Assignment
Copy out all lines from the entries below in which "frames" occurs.

[Collected data entries]
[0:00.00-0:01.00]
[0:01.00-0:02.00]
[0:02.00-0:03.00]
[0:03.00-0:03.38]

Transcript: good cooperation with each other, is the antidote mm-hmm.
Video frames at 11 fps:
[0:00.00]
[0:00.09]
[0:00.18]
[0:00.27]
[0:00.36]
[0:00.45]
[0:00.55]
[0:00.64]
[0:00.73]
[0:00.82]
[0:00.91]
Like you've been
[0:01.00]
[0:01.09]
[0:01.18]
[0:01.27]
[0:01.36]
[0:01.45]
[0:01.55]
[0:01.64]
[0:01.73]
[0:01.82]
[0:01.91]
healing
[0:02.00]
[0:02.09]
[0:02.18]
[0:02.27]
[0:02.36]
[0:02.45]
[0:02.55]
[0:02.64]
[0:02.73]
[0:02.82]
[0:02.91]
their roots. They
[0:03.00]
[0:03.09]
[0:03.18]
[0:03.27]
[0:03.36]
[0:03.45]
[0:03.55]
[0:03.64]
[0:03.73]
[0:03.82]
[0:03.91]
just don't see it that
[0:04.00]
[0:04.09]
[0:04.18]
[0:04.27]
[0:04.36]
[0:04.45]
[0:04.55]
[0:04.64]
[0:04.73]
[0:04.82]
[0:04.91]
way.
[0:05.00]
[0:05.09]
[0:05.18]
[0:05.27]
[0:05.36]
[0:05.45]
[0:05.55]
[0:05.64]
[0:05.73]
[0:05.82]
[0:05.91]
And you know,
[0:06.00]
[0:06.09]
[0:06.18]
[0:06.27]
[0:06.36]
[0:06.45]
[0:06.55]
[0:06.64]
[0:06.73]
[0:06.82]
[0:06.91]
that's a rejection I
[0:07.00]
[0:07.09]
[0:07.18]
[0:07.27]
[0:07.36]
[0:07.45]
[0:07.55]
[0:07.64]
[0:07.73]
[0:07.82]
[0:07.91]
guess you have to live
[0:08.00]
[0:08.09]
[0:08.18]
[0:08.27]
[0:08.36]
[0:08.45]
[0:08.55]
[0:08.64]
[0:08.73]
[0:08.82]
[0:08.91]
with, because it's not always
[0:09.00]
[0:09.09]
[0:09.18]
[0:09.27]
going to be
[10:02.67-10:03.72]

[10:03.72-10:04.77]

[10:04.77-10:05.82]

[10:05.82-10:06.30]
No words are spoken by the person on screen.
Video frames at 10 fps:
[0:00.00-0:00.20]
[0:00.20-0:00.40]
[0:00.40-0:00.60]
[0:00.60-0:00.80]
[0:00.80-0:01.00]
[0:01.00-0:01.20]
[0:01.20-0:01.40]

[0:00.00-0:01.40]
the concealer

Solution for this exercise
Video frames at 11 fps:
Video frames at 10 fps:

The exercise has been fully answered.